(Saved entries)
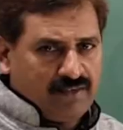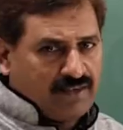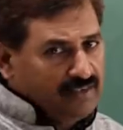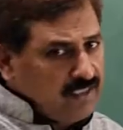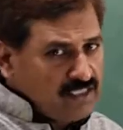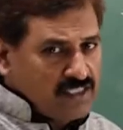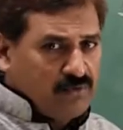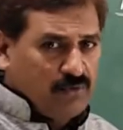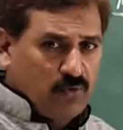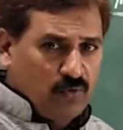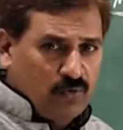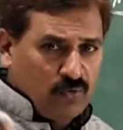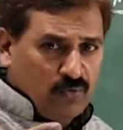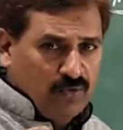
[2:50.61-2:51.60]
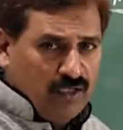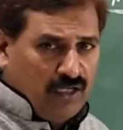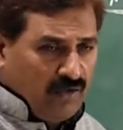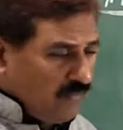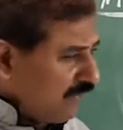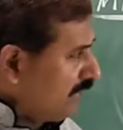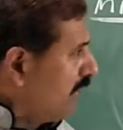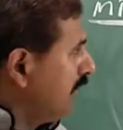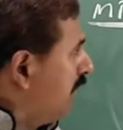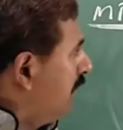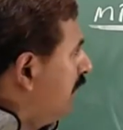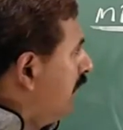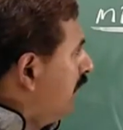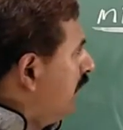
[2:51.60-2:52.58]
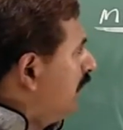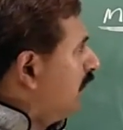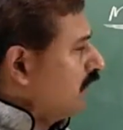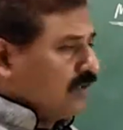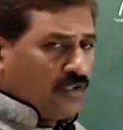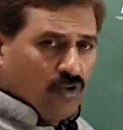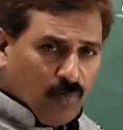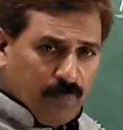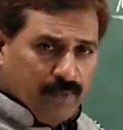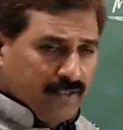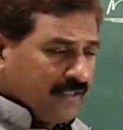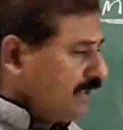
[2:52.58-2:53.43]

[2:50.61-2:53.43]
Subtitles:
Next we will go to our topic,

→ EXERCISE GOAL:
Please reproduce the entries above line by line, exactly, leaving out each image.

→ TASK OUTPUT:
[2:50.61-2:51.60]
[2:51.60-2:52.58]
[2:52.58-2:53.43]

[2:50.61-2:53.43]
Subtitles:
Next we will go to our topic,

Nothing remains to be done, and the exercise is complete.